La fratrie de "Nobody Knows" est triplement victime. Victime de pères (le terme plus juste serait "géniteurs") qui ne s'en sont jamais occupés, d'une mère toxique, immature, inconsciente et démissionnaire et enfin d'une société qui les rejette parce qu'ils ne rentrent pas dans les clous: trop nombreux, trop petits, trop pauvres et issus de quatre pères différents. Rythmé par les saisons qui se succèdent (automne, hiver, printemps puis été), on voit ces enfants changer au fur et à mesure que leur situation se dégrade. Désocialisés depuis leur naissance, obligés de se cacher pour ne pas être chassés de leur appartement trop petit ou séparés par les services sociaux, ils n'ont pas le réflexe de se tourner vers l'extérieur lorsque leur mère les abandonne.
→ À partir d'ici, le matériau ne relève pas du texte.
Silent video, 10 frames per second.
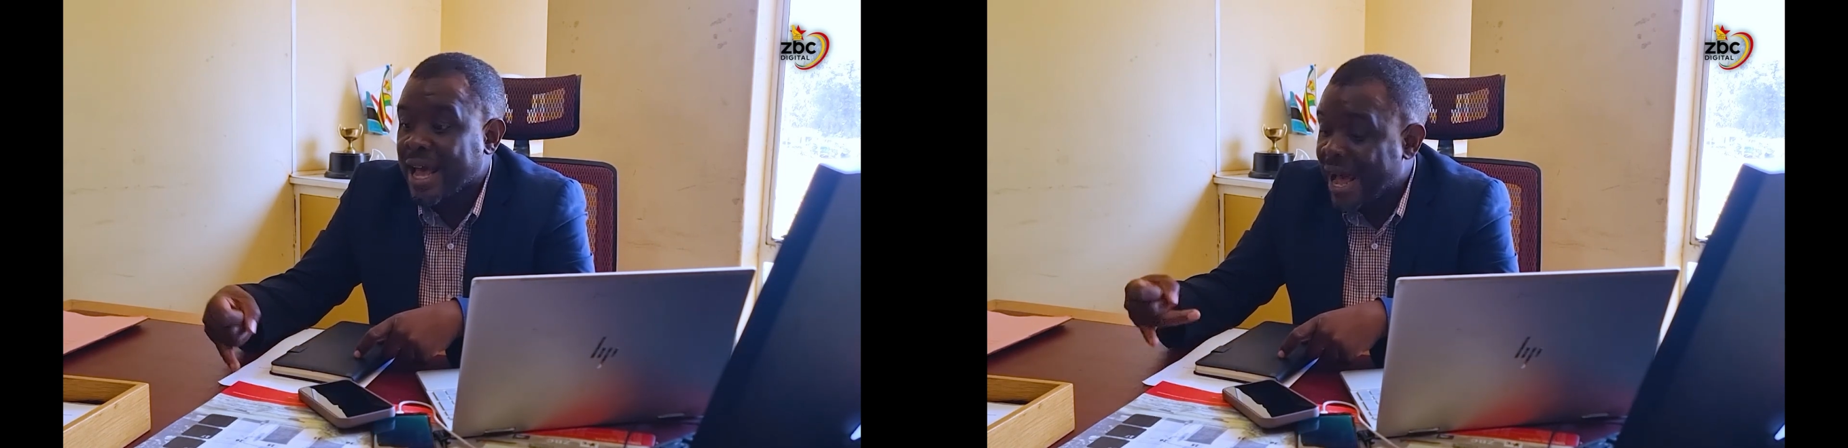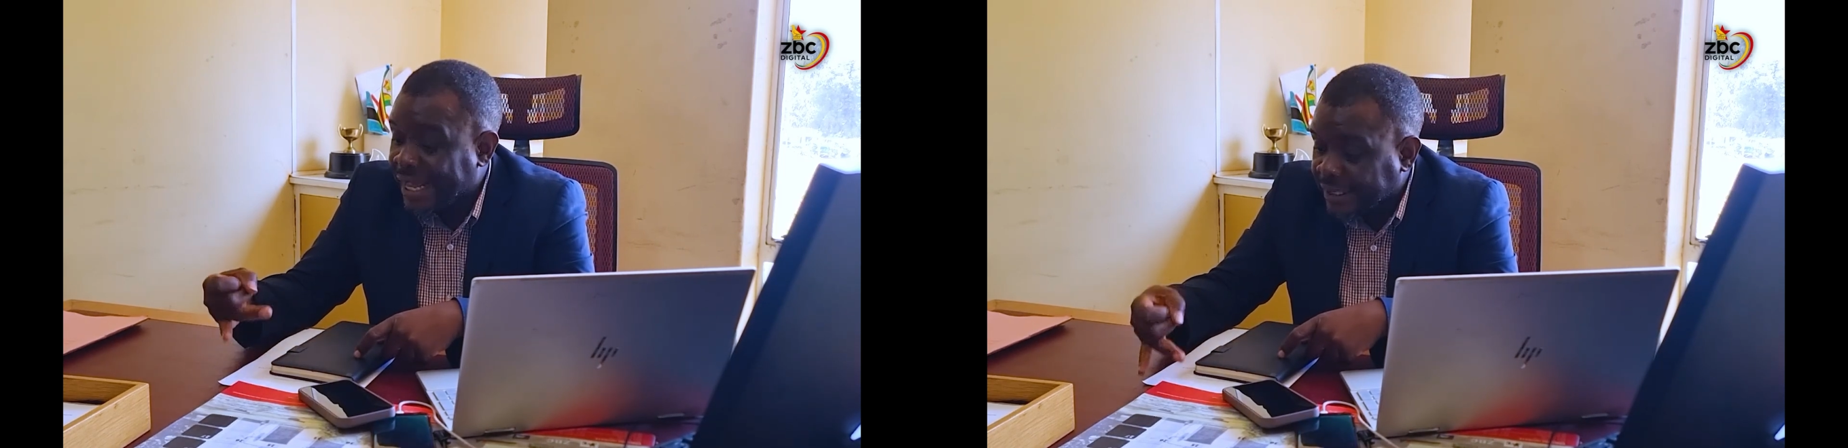
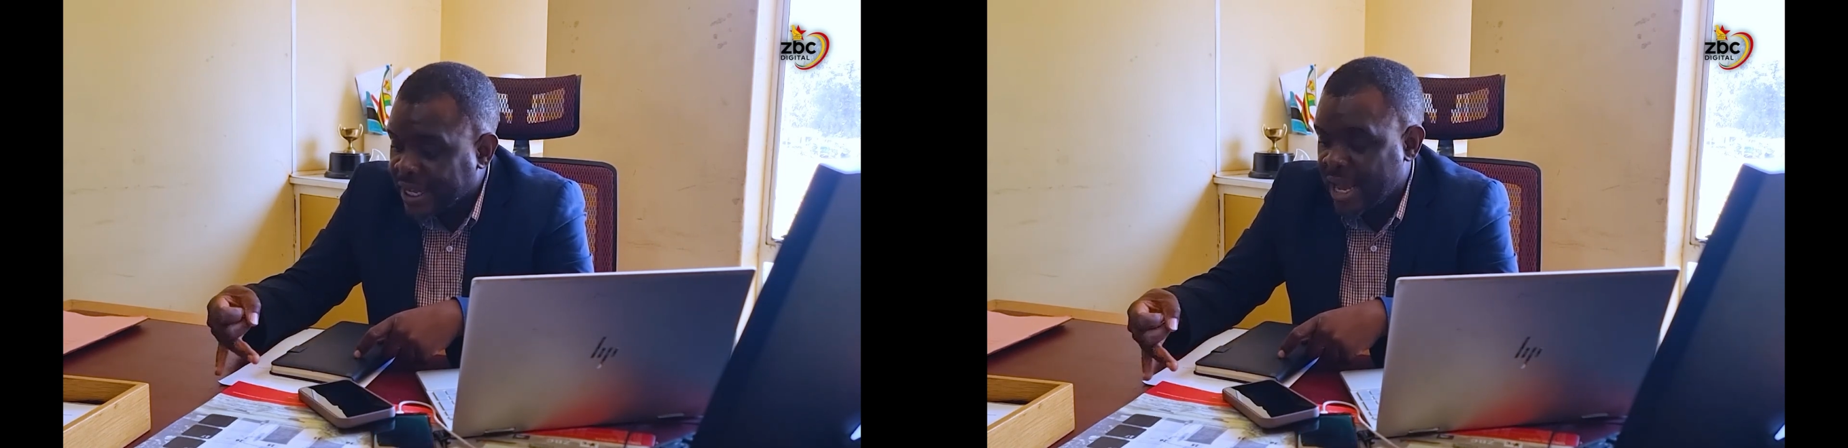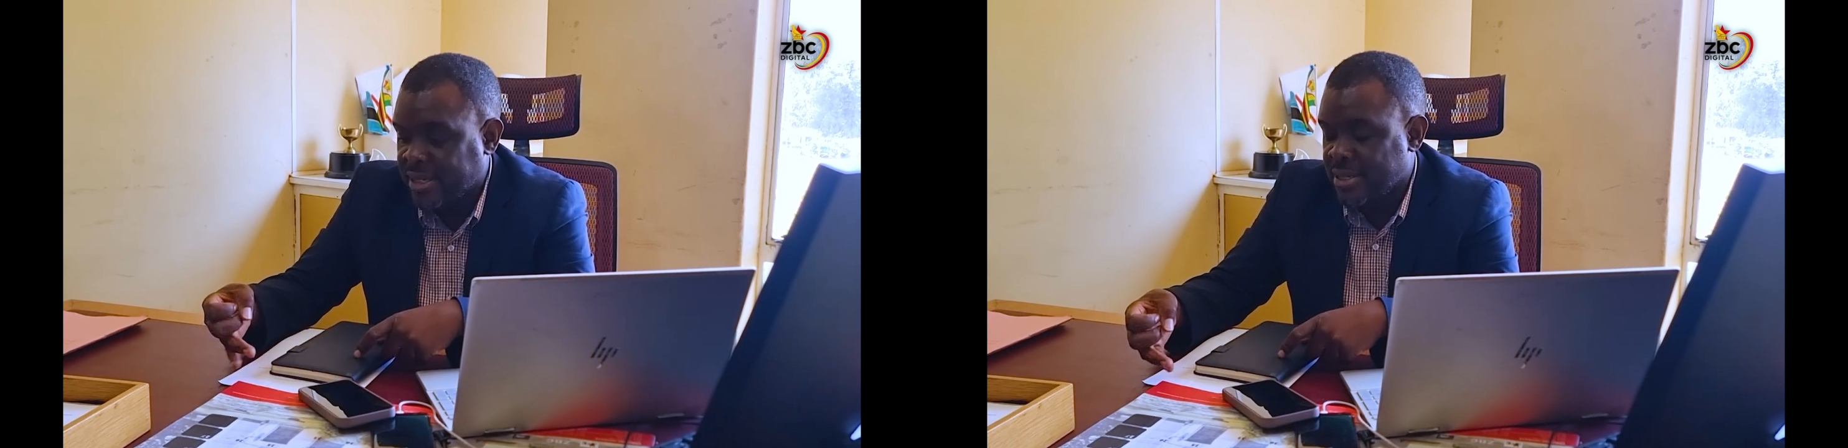Other
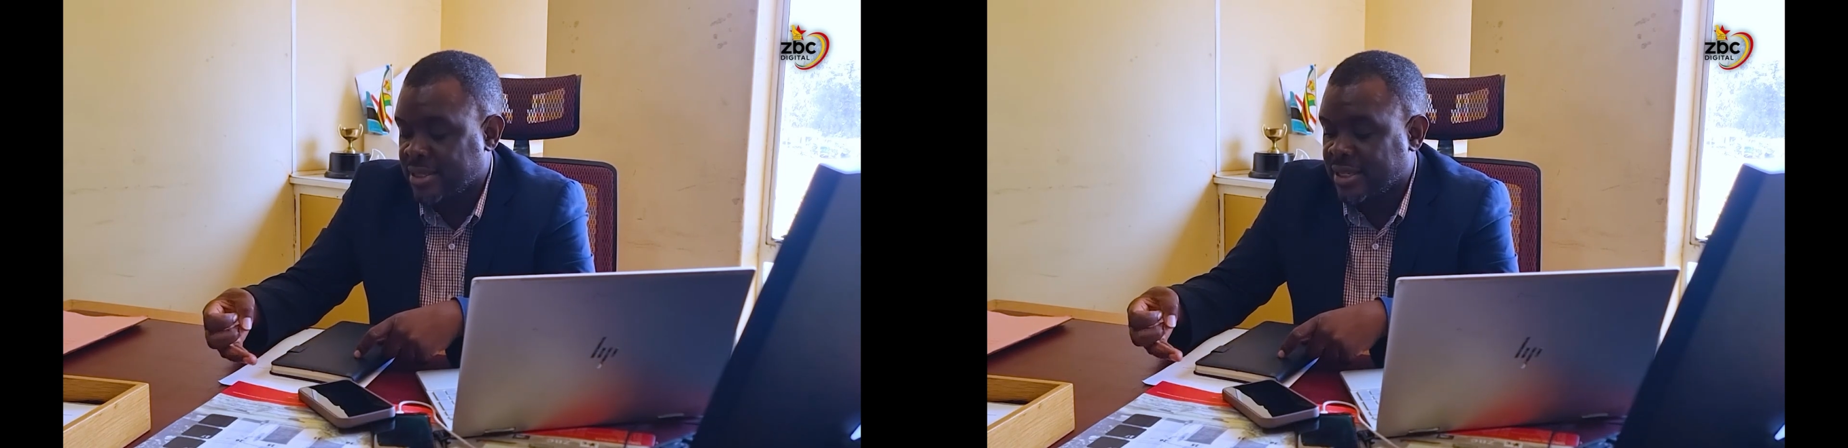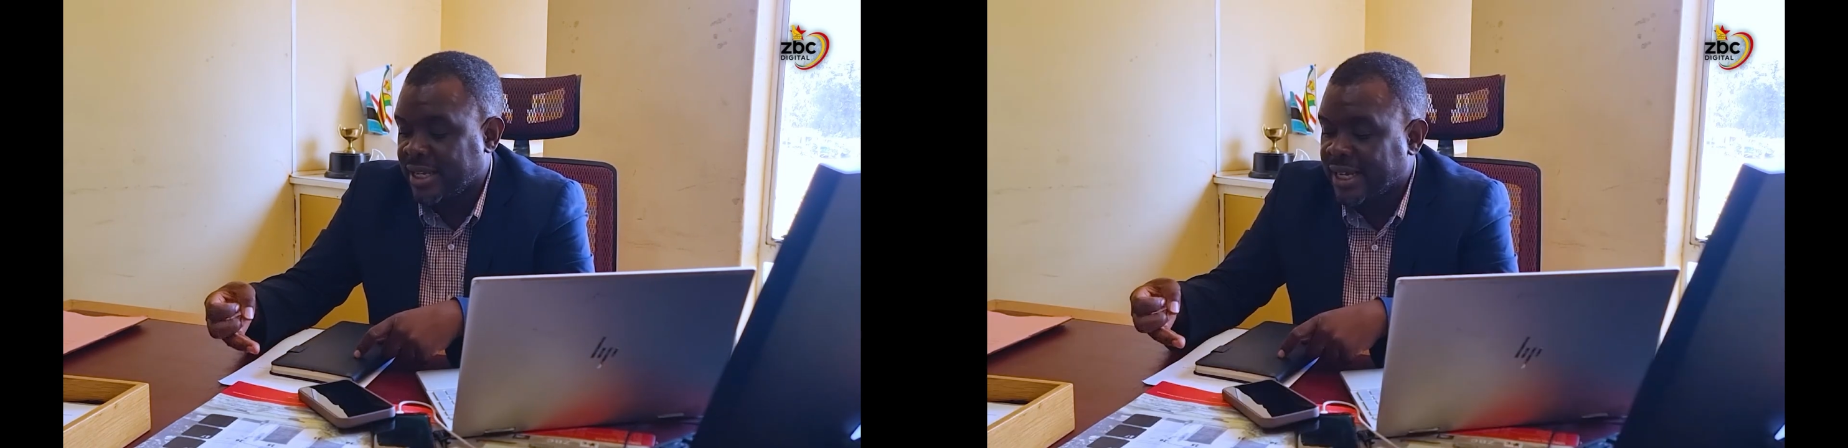artists like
Bien au contraire, ils se forgent un cocon qui tient la route plusieurs mois grâce à l'aîné, Akira, promu chef de famille par la mère et qui parvient à gérer tant bien que mal l'économie du foyer avec le peu d'argent qu'elle lui a laissé. Seul des quatre enfants à avoir une existence officielle et à pouvoir sortir, il fait preuve d'une grande maturité pour son âge et l'acteur qui l'interprète est si convaincant qu'il a eu le prix d'interprétation à Cannes. Néanmoins il finit par être dépassé par un rôle trop grand pour lui et le manque d'argent rend la situation des enfants de plus en plus intenable, les transformant peu à peu en petits sauvageons, à l'image des mauvaises herbes qu'ils font pousser sur le balcon de leur appartement transformé en squat. Même lorsqu'ils finissent par sortir, au vu et au su de tout le monde, personne ne fait attention à eux, y compris dans l'immeuble, comme s'ils étaient toujours invisibles. Même le drame, inévitable, se déroule dans un silence assourdissant (drame filmé avec une pudeur admirable). Seule une adolescente en rupture scolaire et sociale parvient à percer -un peu- la muraille qu'Akira a forgé entre lui et le monde ainsi que les vendeurs d'un konbini**.
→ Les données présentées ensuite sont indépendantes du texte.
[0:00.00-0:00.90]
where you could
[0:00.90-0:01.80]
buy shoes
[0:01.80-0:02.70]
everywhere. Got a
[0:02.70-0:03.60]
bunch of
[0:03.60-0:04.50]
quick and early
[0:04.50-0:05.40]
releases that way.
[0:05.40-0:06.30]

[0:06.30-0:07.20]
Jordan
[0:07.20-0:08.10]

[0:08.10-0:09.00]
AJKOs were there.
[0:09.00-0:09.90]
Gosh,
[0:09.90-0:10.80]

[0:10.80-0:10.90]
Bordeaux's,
* De façon plus générale, les maux qu'évoque Hirokazu KORE-EDA dans le film ont été traités dans le cinéma d'animation. Les enfants clandestins vivant au coeur de Tokyo sont évoqués dans "Les Enfants Loups, Ame & Yuki" (2012) alors que la prostitution adolescente est un thème important de "Colorful" (2010).

** Dans la réalité ce sont d'ailleurs les commerçants qui ont donné l'alerte.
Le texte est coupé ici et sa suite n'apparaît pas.